(What the exercise asks)
The following data needs to be repeated exactly, with all images excluded.

(Raw data)
──────

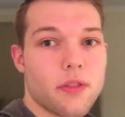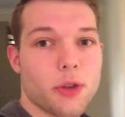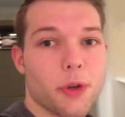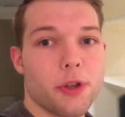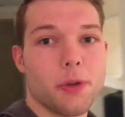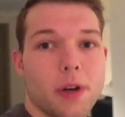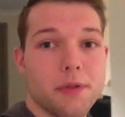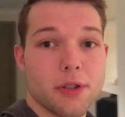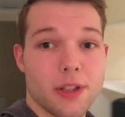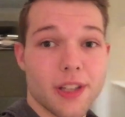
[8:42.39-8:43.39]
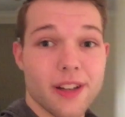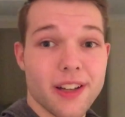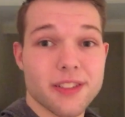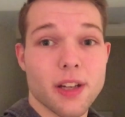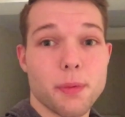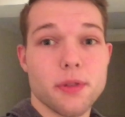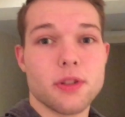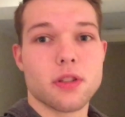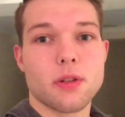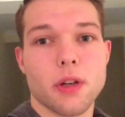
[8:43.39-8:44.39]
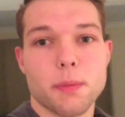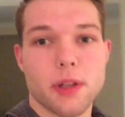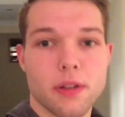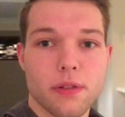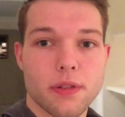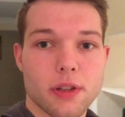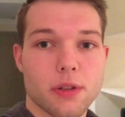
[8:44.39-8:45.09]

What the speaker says: If you're wondering what I was doing in that last clip, it was just a quick bit of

──────

(Answer section)
[8:42.39-8:43.39]
[8:43.39-8:44.39]
[8:44.39-8:45.09]

What the speaker says: If you're wondering what I was doing in that last clip, it was just a quick bit of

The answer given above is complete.